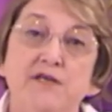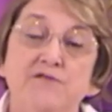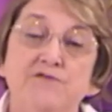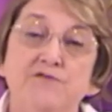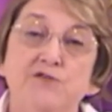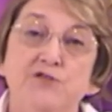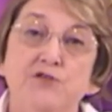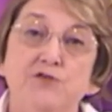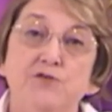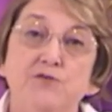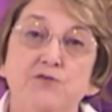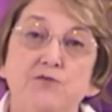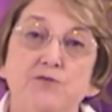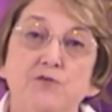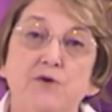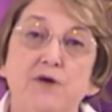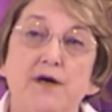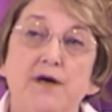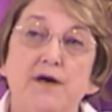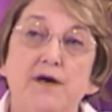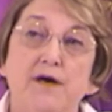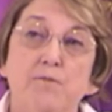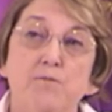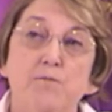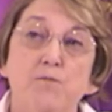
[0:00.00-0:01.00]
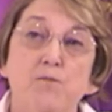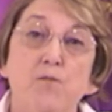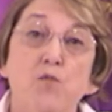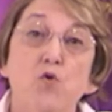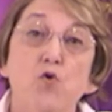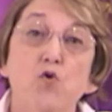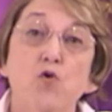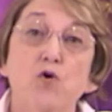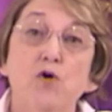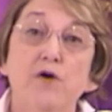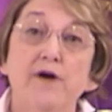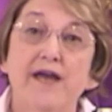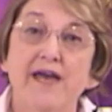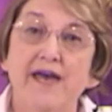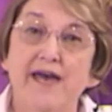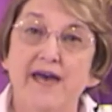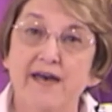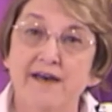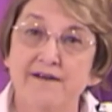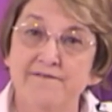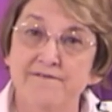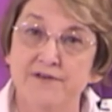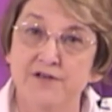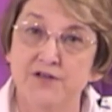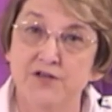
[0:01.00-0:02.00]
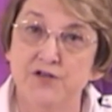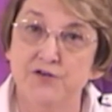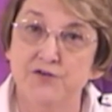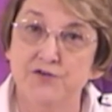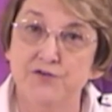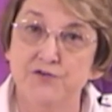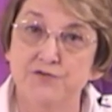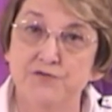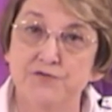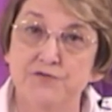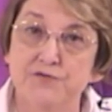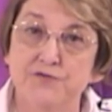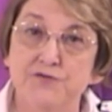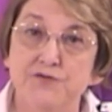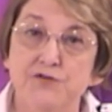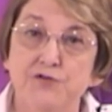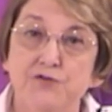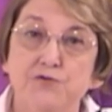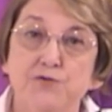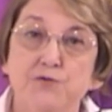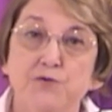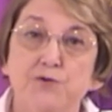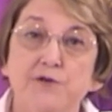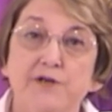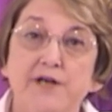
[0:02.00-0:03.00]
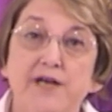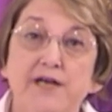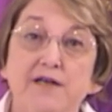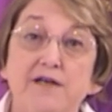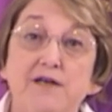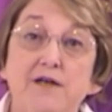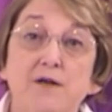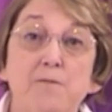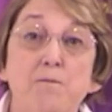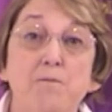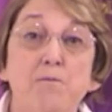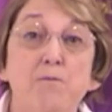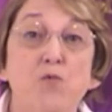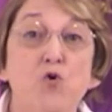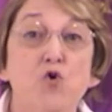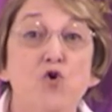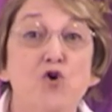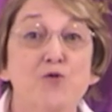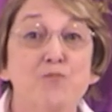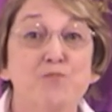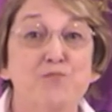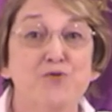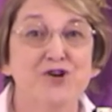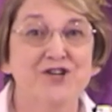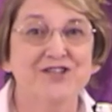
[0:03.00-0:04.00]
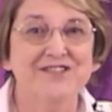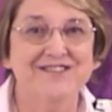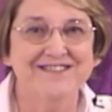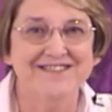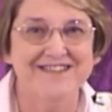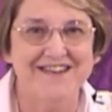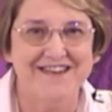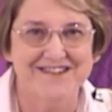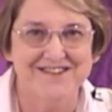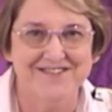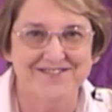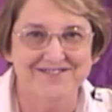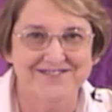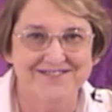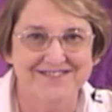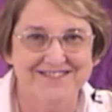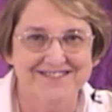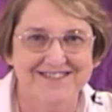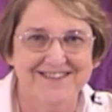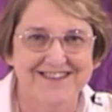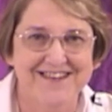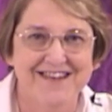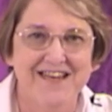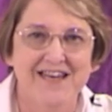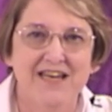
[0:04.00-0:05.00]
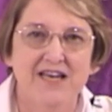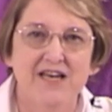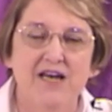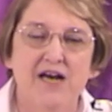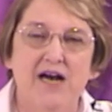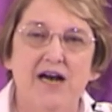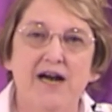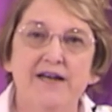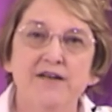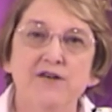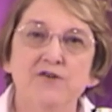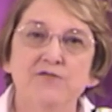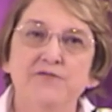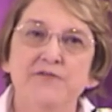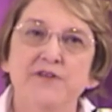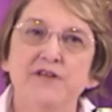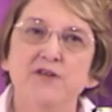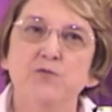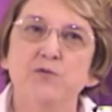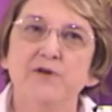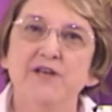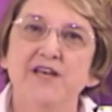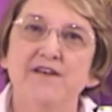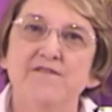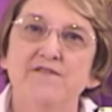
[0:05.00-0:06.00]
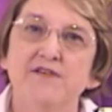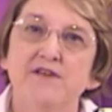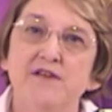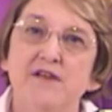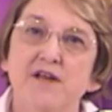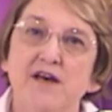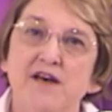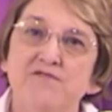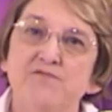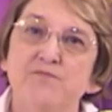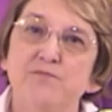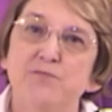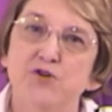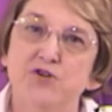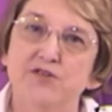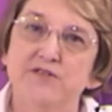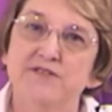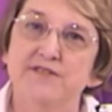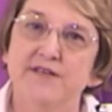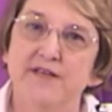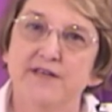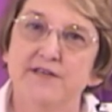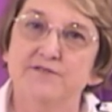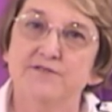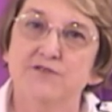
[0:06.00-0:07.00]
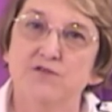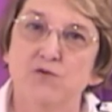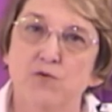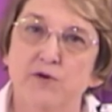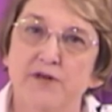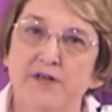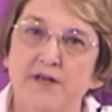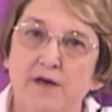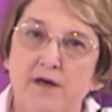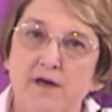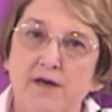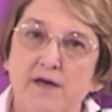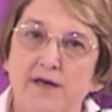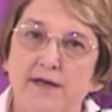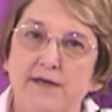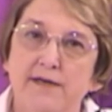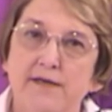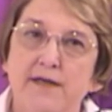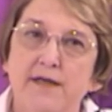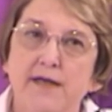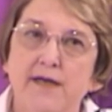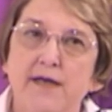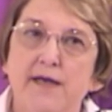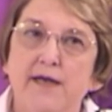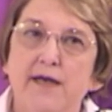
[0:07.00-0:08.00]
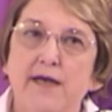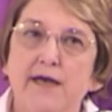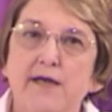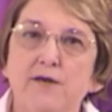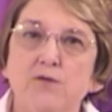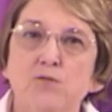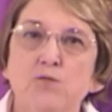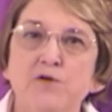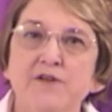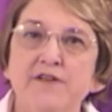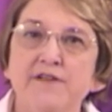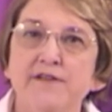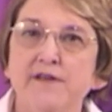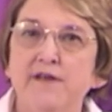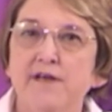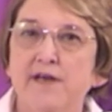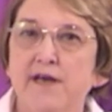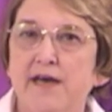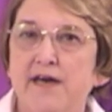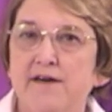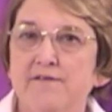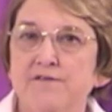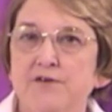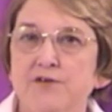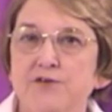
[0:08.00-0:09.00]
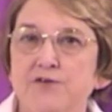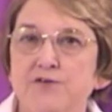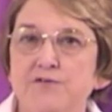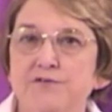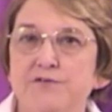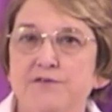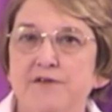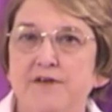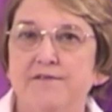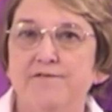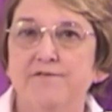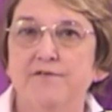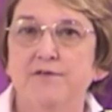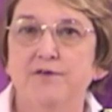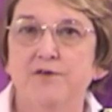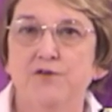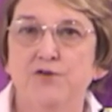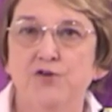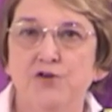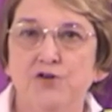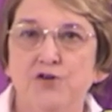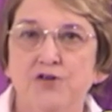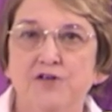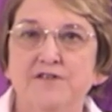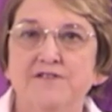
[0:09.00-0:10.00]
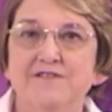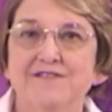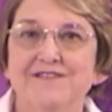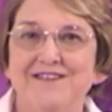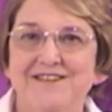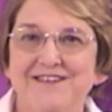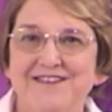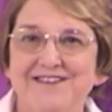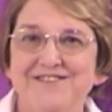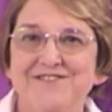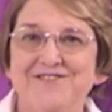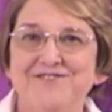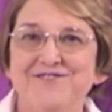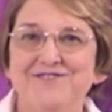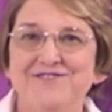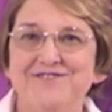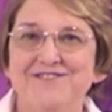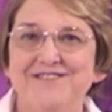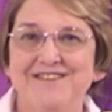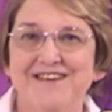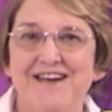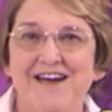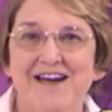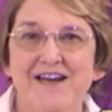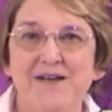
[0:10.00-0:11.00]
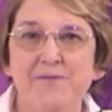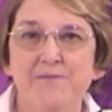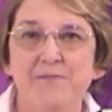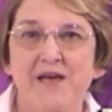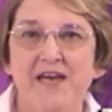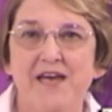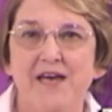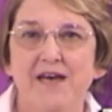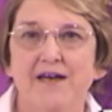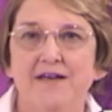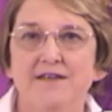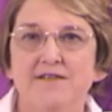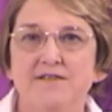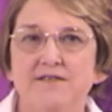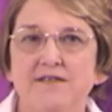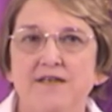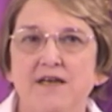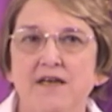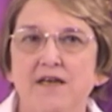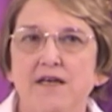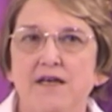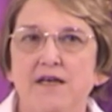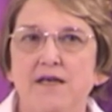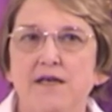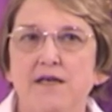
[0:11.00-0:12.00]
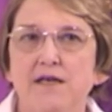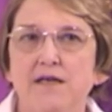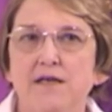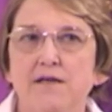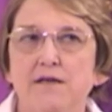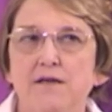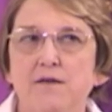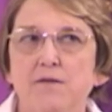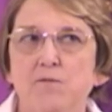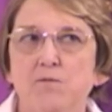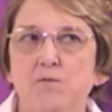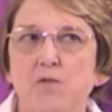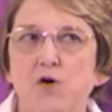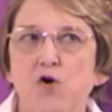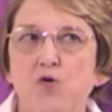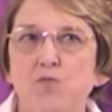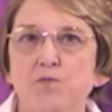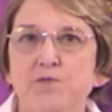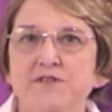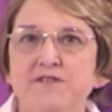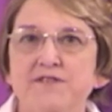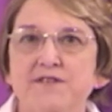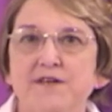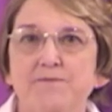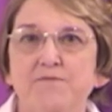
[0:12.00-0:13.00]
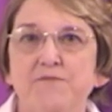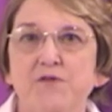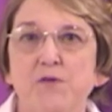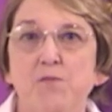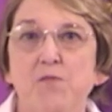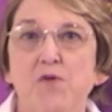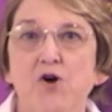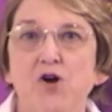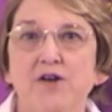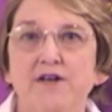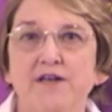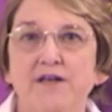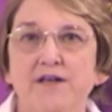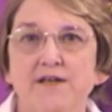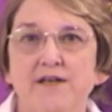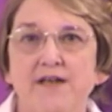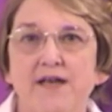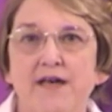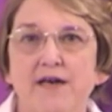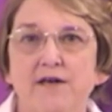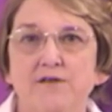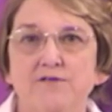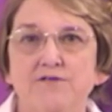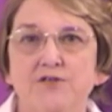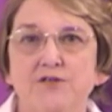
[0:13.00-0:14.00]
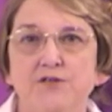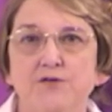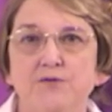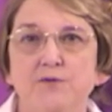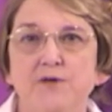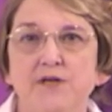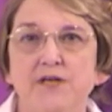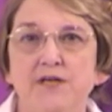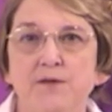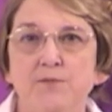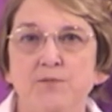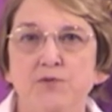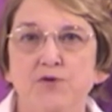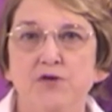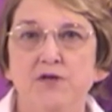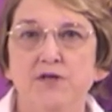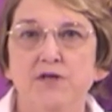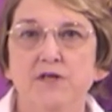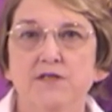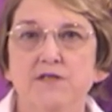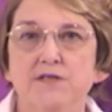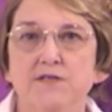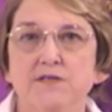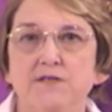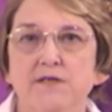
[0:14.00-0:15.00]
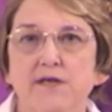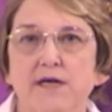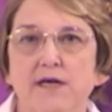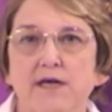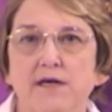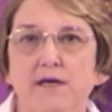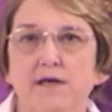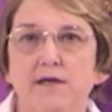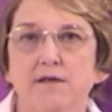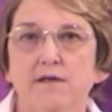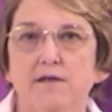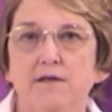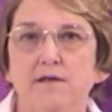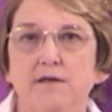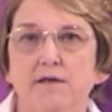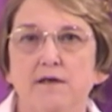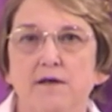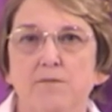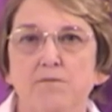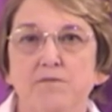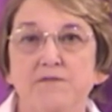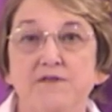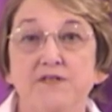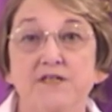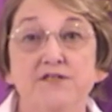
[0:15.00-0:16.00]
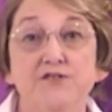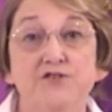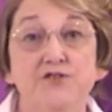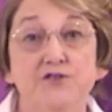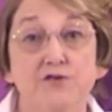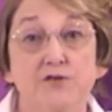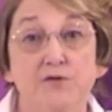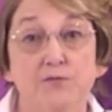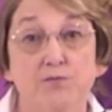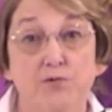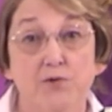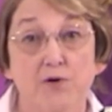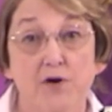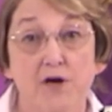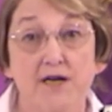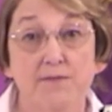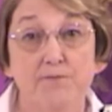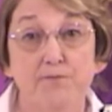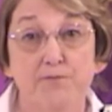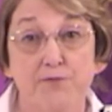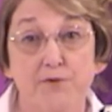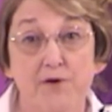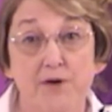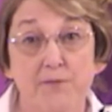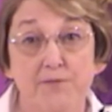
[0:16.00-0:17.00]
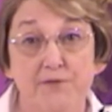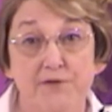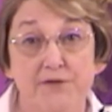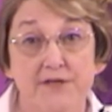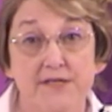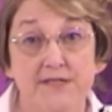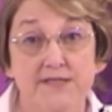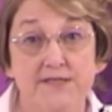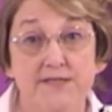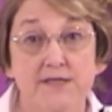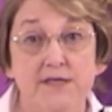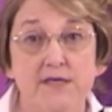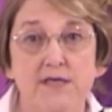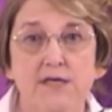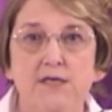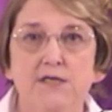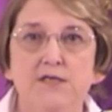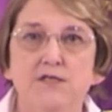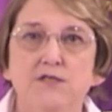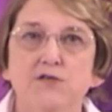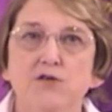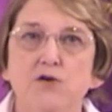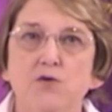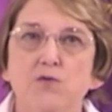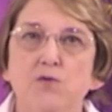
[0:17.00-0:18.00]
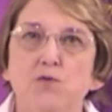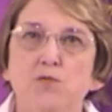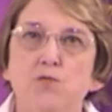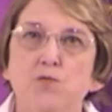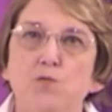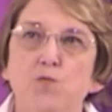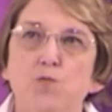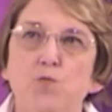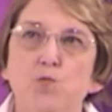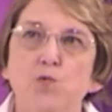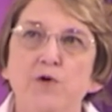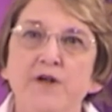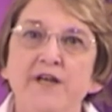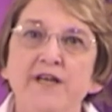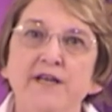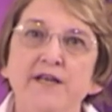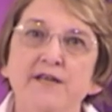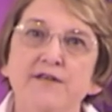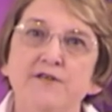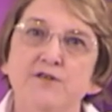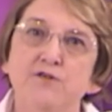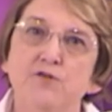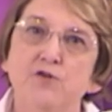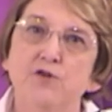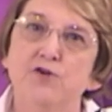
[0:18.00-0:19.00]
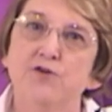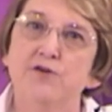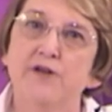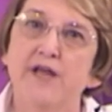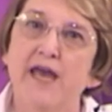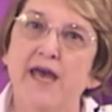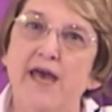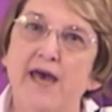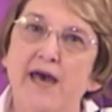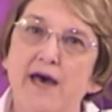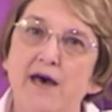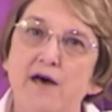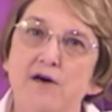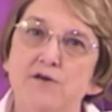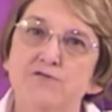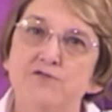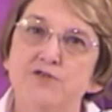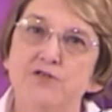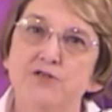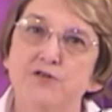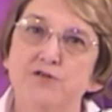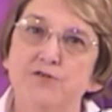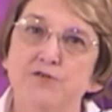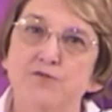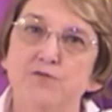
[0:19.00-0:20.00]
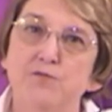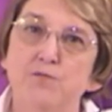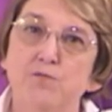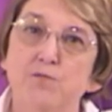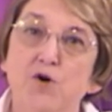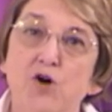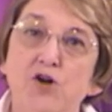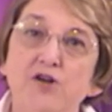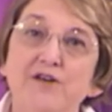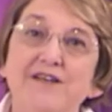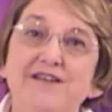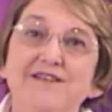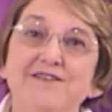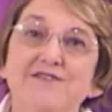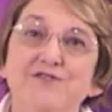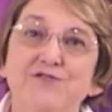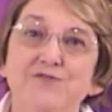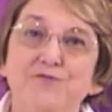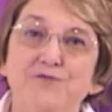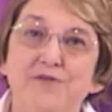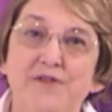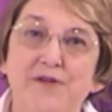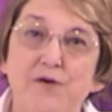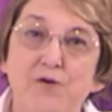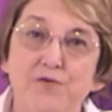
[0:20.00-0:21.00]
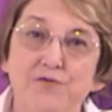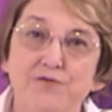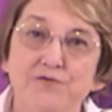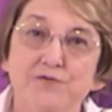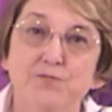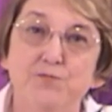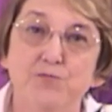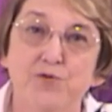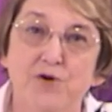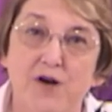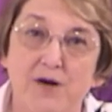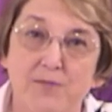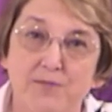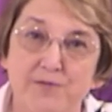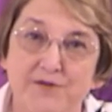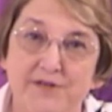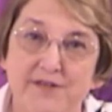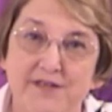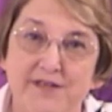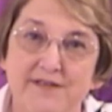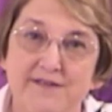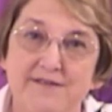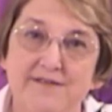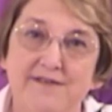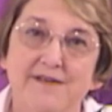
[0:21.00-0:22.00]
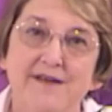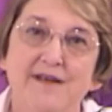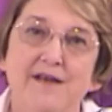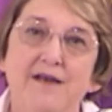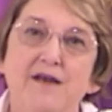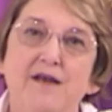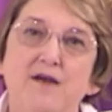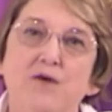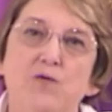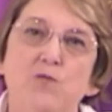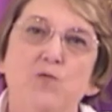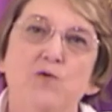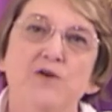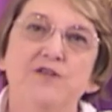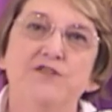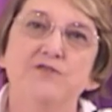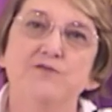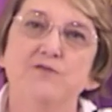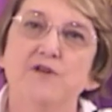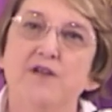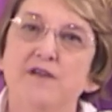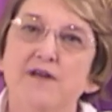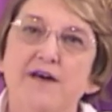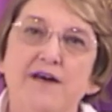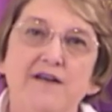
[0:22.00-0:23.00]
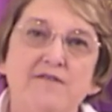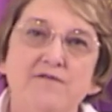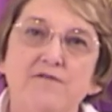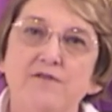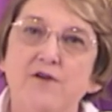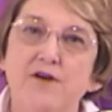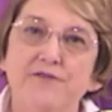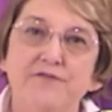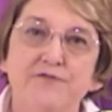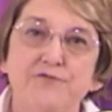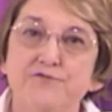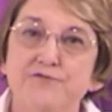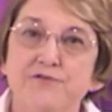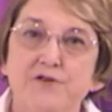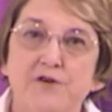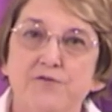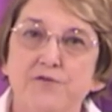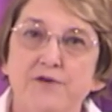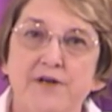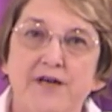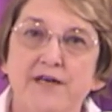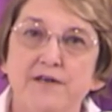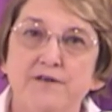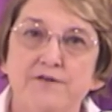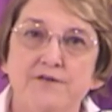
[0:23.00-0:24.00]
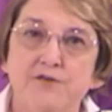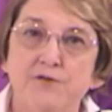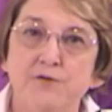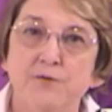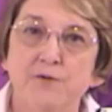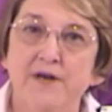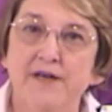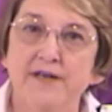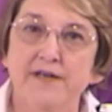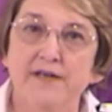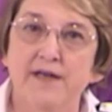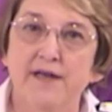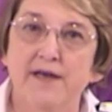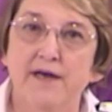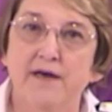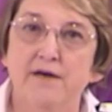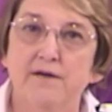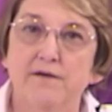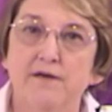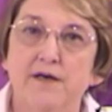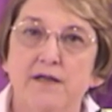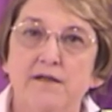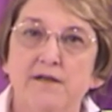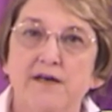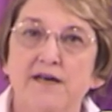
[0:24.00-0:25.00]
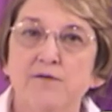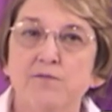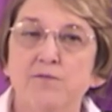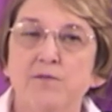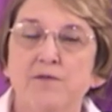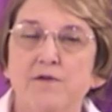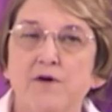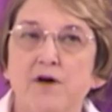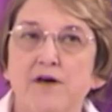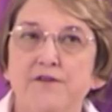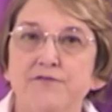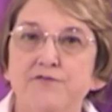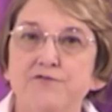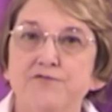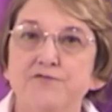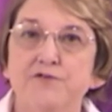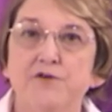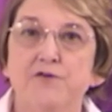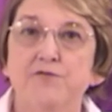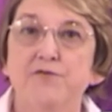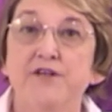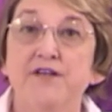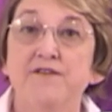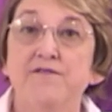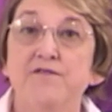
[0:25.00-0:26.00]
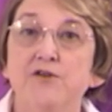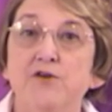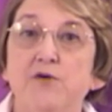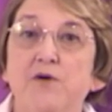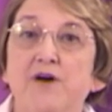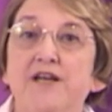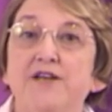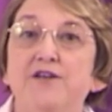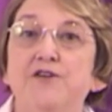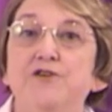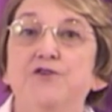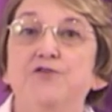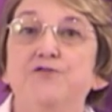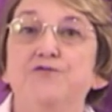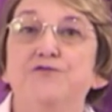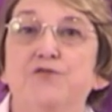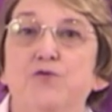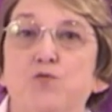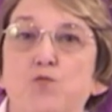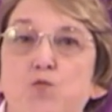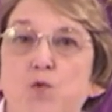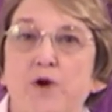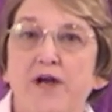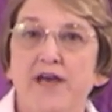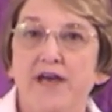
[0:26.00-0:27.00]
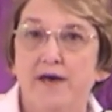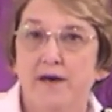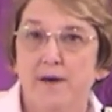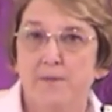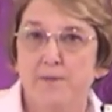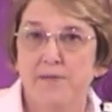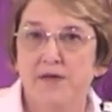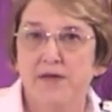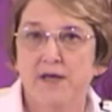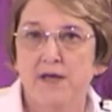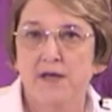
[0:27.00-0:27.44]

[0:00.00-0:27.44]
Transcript: gives you more avenues to create more book sales. I don't think we have enough book sales going on. And with the avenues of Nooks, Kindles, and iPads, it opens up the market now to ebooks and digital properties. So we need to learn how to market to those properties, which a lot of authors don't know how to do right now. A lot of authors don't even know how to use the web.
+++
▸ **Action item**
Without the pictures, write out every line above exactly as it appears.

▸ **Result below**
[0:00.00-0:01.00]
[0:01.00-0:02.00]
[0:02.00-0:03.00]
[0:03.00-0:04.00]
[0:04.00-0:05.00]
[0:05.00-0:06.00]
[0:06.00-0:07.00]
[0:07.00-0:08.00]
[0:08.00-0:09.00]
[0:09.00-0:10.00]
[0:10.00-0:11.00]
[0:11.00-0:12.00]
[0:12.00-0:13.00]
[0:13.00-0:14.00]
[0:14.00-0:15.00]
[0:15.00-0:16.00]
[0:16.00-0:17.00]
[0:17.00-0:18.00]
[0:18.00-0:19.00]
[0:19.00-0:20.00]
[0:20.00-0:21.00]
[0:21.00-0:22.00]
[0:22.00-0:23.00]
[0:23.00-0:24.00]
[0:24.00-0:25.00]
[0:25.00-0:26.00]
[0:26.00-0:27.00]
[0:27.00-0:27.44]

[0:00.00-0:27.44]
Transcript: gives you more avenues to create more book sales. I don't think we have enough book sales going on. And with the avenues of Nooks, Kindles, and iPads, it opens up the market now to ebooks and digital properties. So we need to learn how to market to those properties, which a lot of authors don't know how to do right now. A lot of authors don't even know how to use the web.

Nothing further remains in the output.